▶ What needs to be done
Beginning with the line that contains "[0:01.00-0:02.00]", restate each line below through the final one exactly, and exclude the pictures.
______
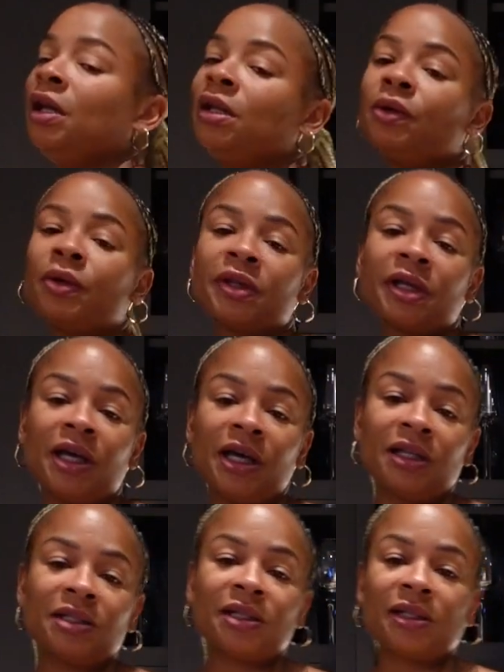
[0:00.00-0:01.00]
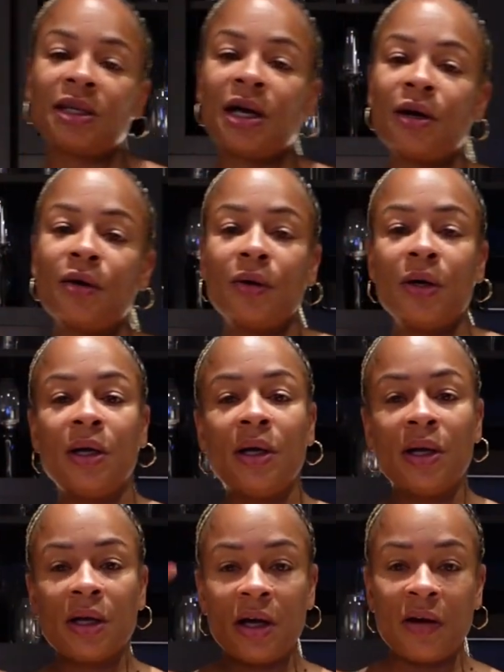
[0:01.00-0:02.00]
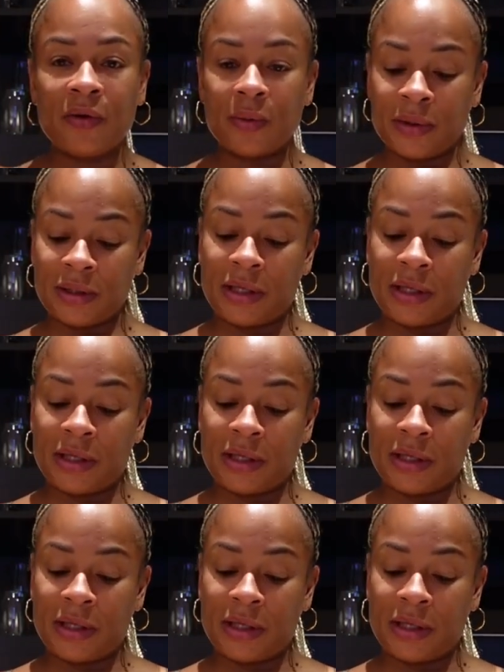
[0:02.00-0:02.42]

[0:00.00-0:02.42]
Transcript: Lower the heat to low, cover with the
______
▶ Solution to this task
[0:01.00-0:02.00]
[0:02.00-0:02.42]

[0:00.00-0:02.42]
Transcript: Lower the heat to low, cover with the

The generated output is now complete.